Italian drug discovery-services company Axxam this week announced that it has acquired molecular-screening technologies and related IP rights from Bayer Healthcare for an undisclosed amount.
An Axxam official told CBA News that covered under this agreement are reporter-gene applications and related technologies, including a photoprotein for calcium mobilization assays; a secreted luciferase for reporter gene applications; and a real-time, non-invasive, luminescence-based cyclic adenosine monophosphate-detection method.

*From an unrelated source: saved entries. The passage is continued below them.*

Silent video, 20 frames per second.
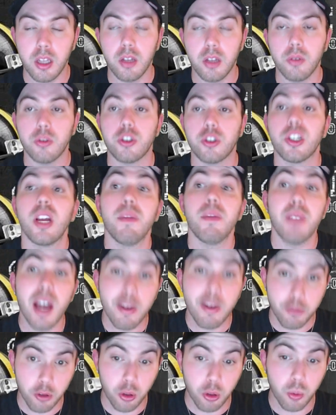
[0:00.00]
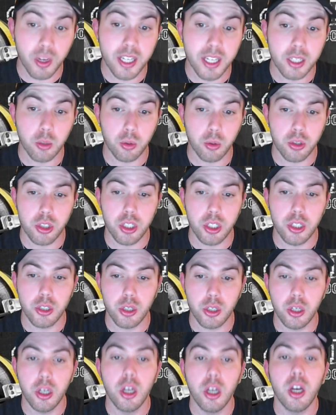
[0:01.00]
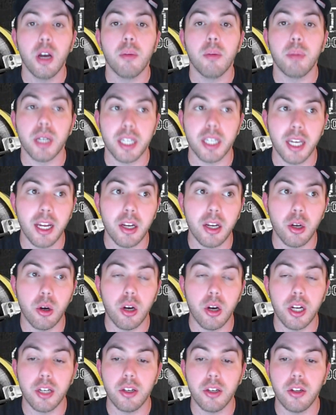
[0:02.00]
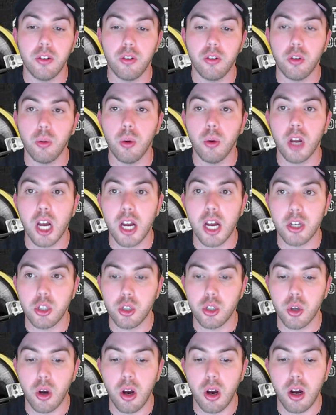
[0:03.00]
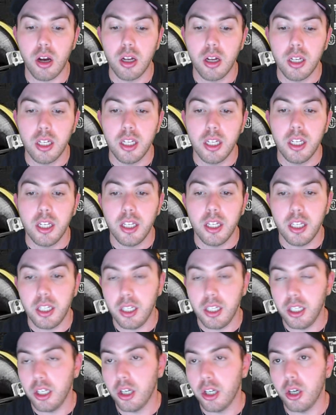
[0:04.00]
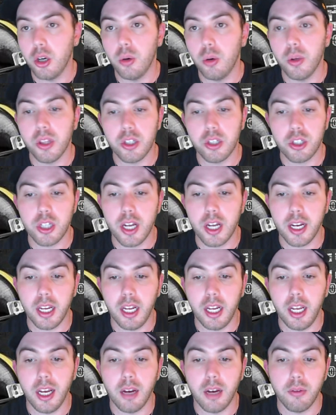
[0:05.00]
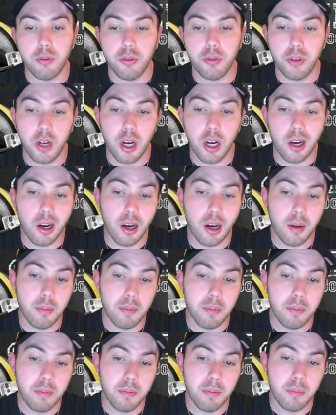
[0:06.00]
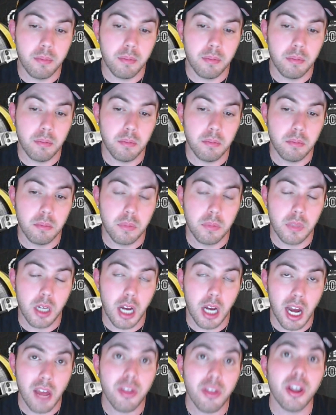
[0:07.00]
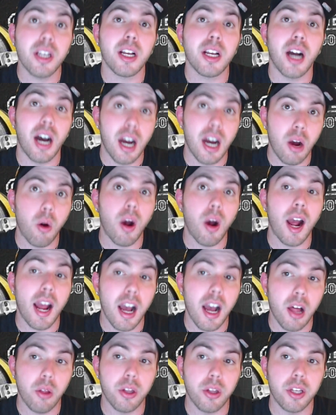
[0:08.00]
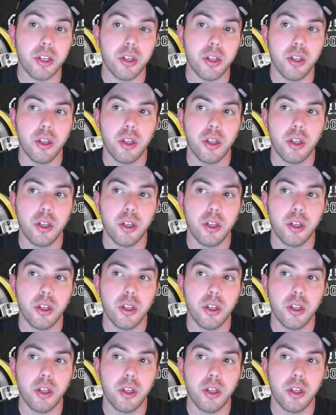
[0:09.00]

Save that for the regular season. But getting on to what I saw, in the second half. I think Kyle Allen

“We were … interested in enriching our patent and IP portfolio in terms of screening technologies,” CEO and co-founder Stefan Lohmer said this week. “For us, it made sense to enrich our portfolio, and in particular with the photoproteins, where we already have our own IP.”
He said the acquisitions will eventually help Axxam attain patents to cover discoveries such as new Ca2+-activated photoproteins with improved light generation, reporter gene systems, and novel green-fluorescent proteins.
The deal will also allow Axxam to offer clients its own luciferase and green fluorescent protein. “We will not need to pay royalties to other technology providers,” said Lohmer.
The company is also looking to develop and patent new tools for embryonic stem-cell research that can stably express reporter genes, such as transgenic animals that can express photoproteins in vivo.
Axxam also wants to develop next-generation technologies for high-throughput screening, Lohmer said. “For things such as [cyclic-nucleotide-gated] channel technologies and photoproteins, it is fundamental that you have generic assay formats to measure any kind of calcium release or cAMP modification, which are the two principal molecules now being detected in HTS campaigns.”
Axxam currently sells the Photina luminescent protein, a chimeric photoprotein that can detect any variation in intracellular Ca2+ concentration, he said. In May 2007, Axxam tapped PerkinElmer to be the exclusive worldwide distributor of the technology (see CBA News, 5/25/07).
Axxam has a longstanding history with Bayer. Lohmer was the head of Bayer’s advanced technology group in Milan, Italy, which was subsequently spun out as Axxam in November 2001.
Bayer was “quite sure that we would be the best user of those kinds of technologies, and maybe later, make wide commercial use of these reagents,” said Lohmer.
“In the short-term, it will allow us to offer better technologies, and allow us to convince potential clients to work with us,” he said.